**AIM OF THE EXERCISE:** Each line below needs to be returned exactly. Skip any picture.

[Data records]
|---|

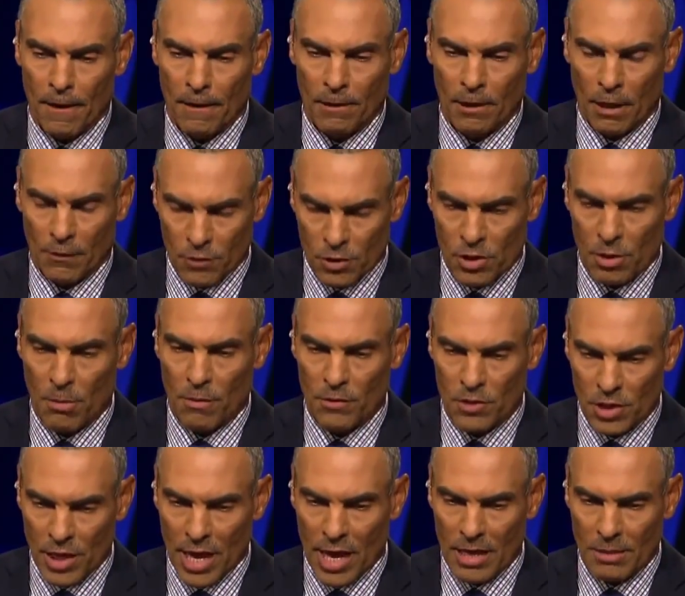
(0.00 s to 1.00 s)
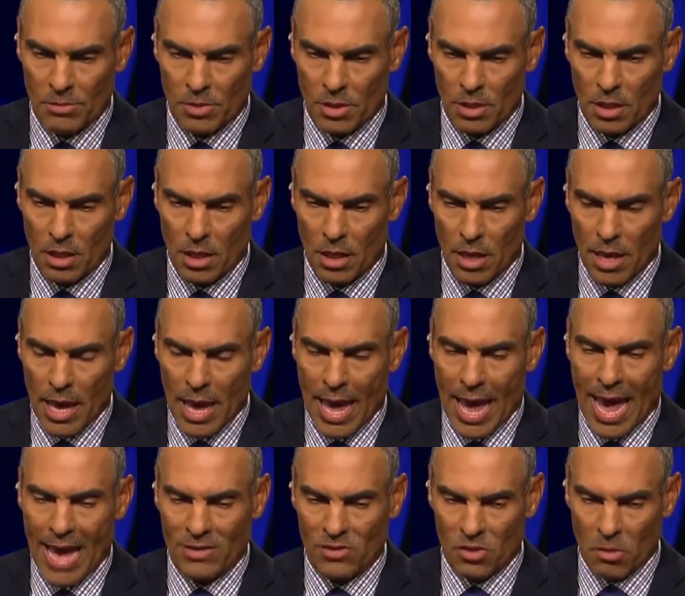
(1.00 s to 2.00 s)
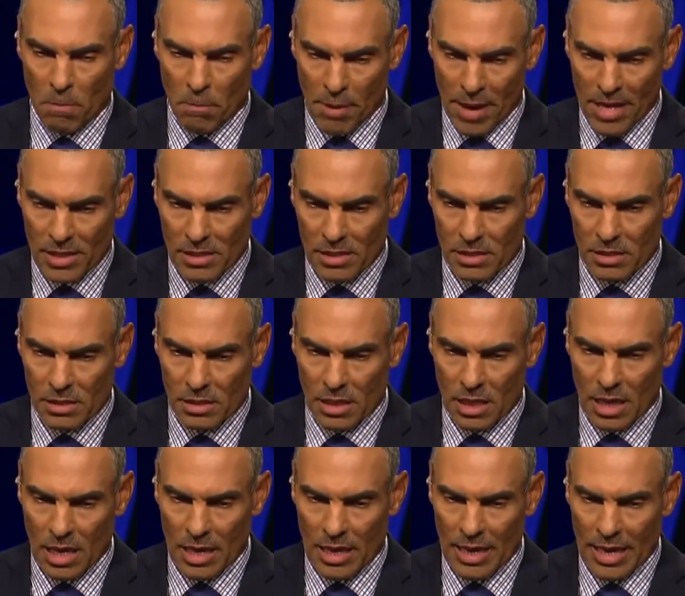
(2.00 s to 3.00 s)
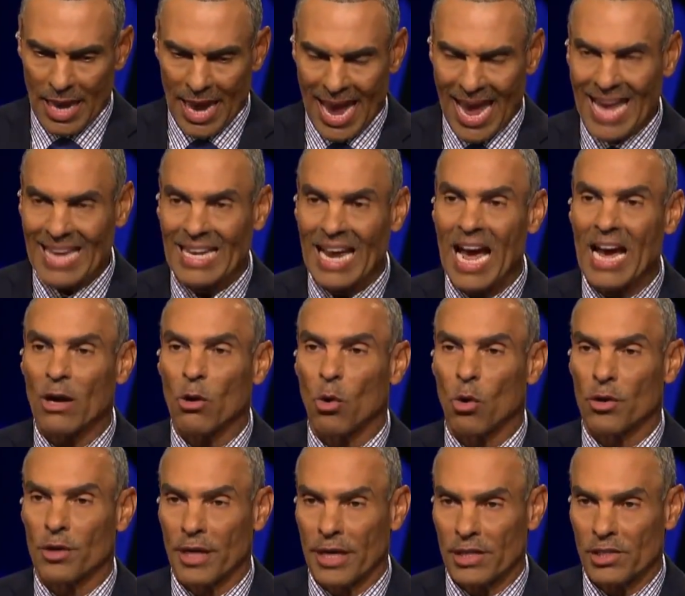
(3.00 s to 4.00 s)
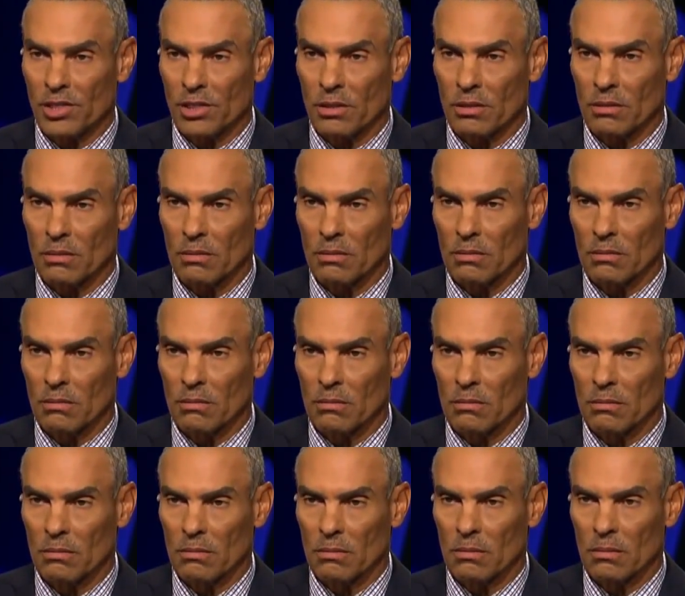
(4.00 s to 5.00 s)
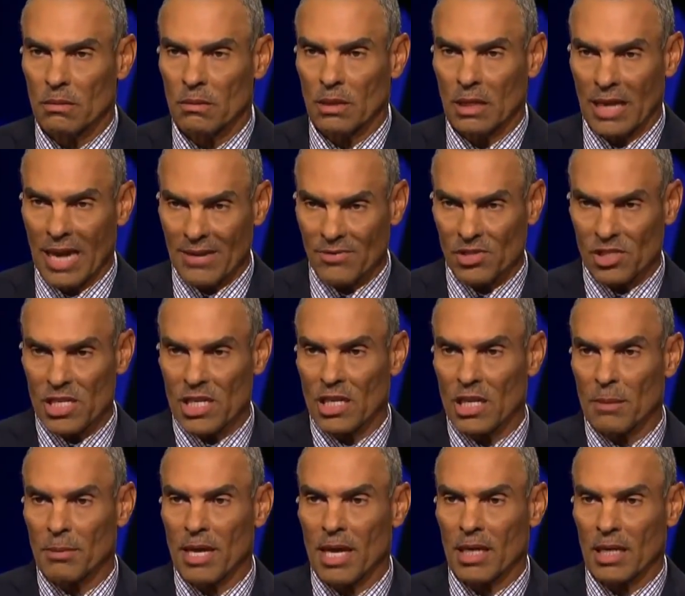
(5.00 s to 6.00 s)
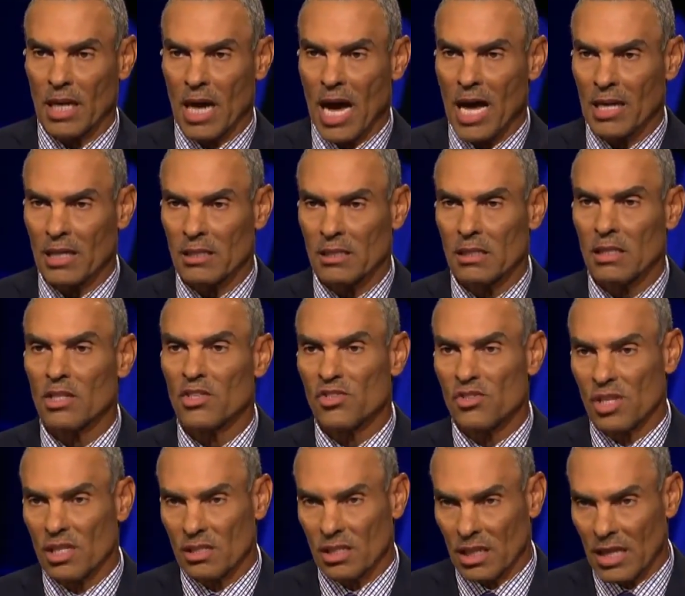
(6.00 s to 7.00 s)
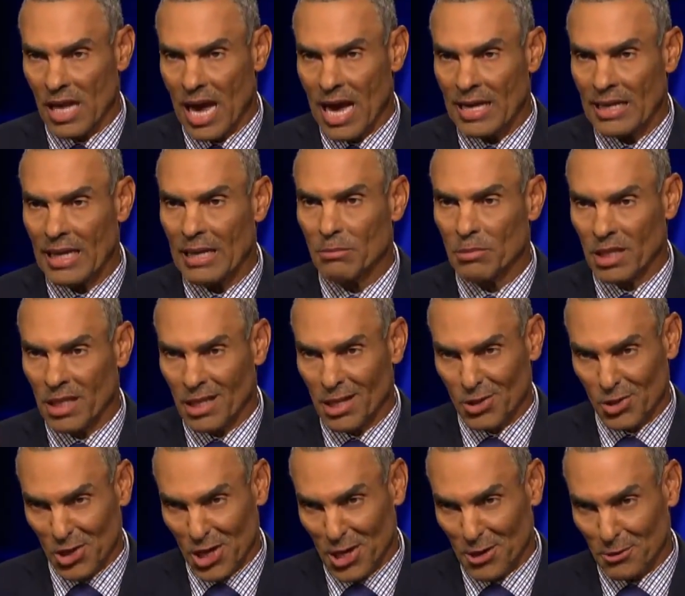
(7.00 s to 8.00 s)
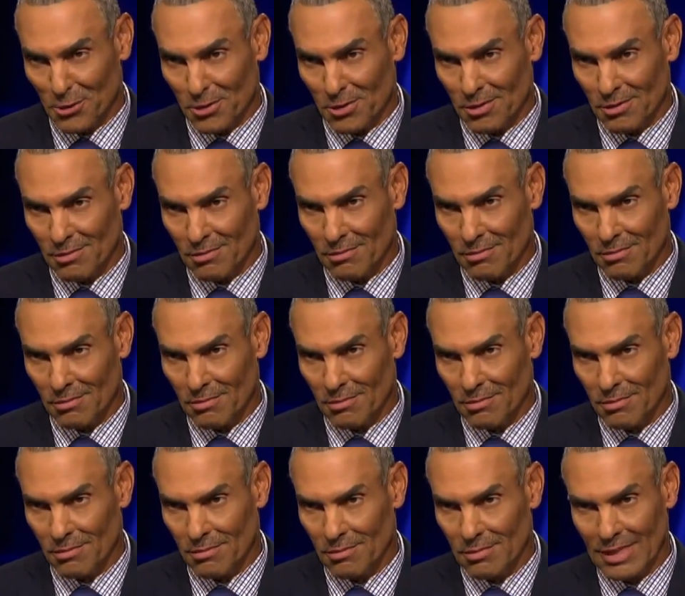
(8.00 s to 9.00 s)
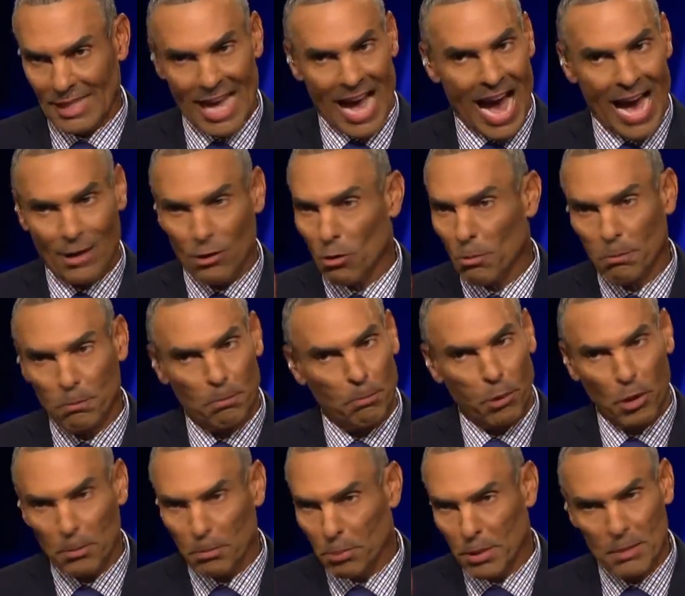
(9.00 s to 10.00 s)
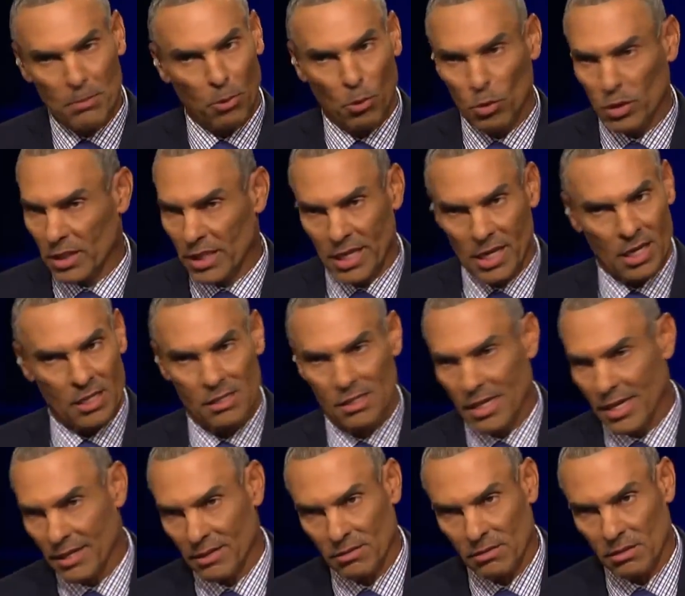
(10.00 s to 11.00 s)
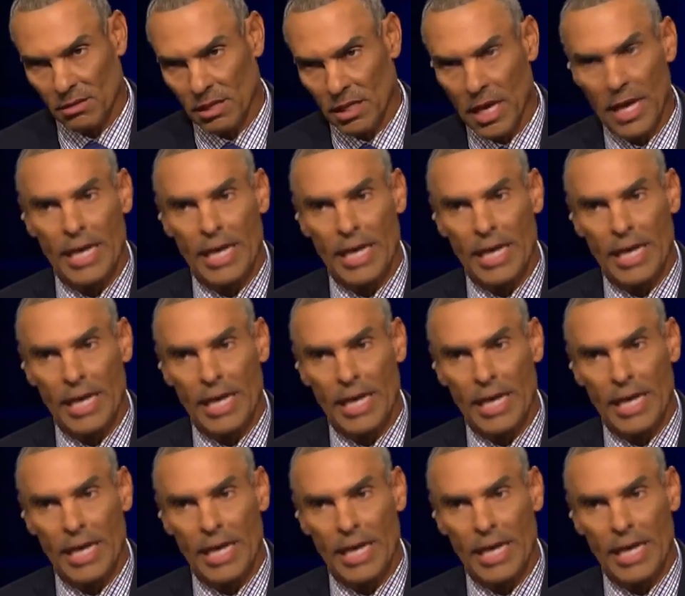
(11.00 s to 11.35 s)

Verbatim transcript: covered some of his games. Has the best hand-eye coordination that I've seen coming out of college since a guy named Deion Sanders. Mm. Now, I don't put people with Deion Sanders. Mm.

|---|

**EXPECTED OUTPUT:**
(0.00 s to 1.00 s)
(1.00 s to 2.00 s)
(2.00 s to 3.00 s)
(3.00 s to 4.00 s)
(4.00 s to 5.00 s)
(5.00 s to 6.00 s)
(6.00 s to 7.00 s)
(7.00 s to 8.00 s)
(8.00 s to 9.00 s)
(9.00 s to 10.00 s)
(10.00 s to 11.00 s)
(11.00 s to 11.35 s)

Verbatim transcript: covered some of his games. Has the best hand-eye coordination that I've seen coming out of college since a guy named Deion Sanders. Mm. Now, I don't put people with Deion Sanders. Mm.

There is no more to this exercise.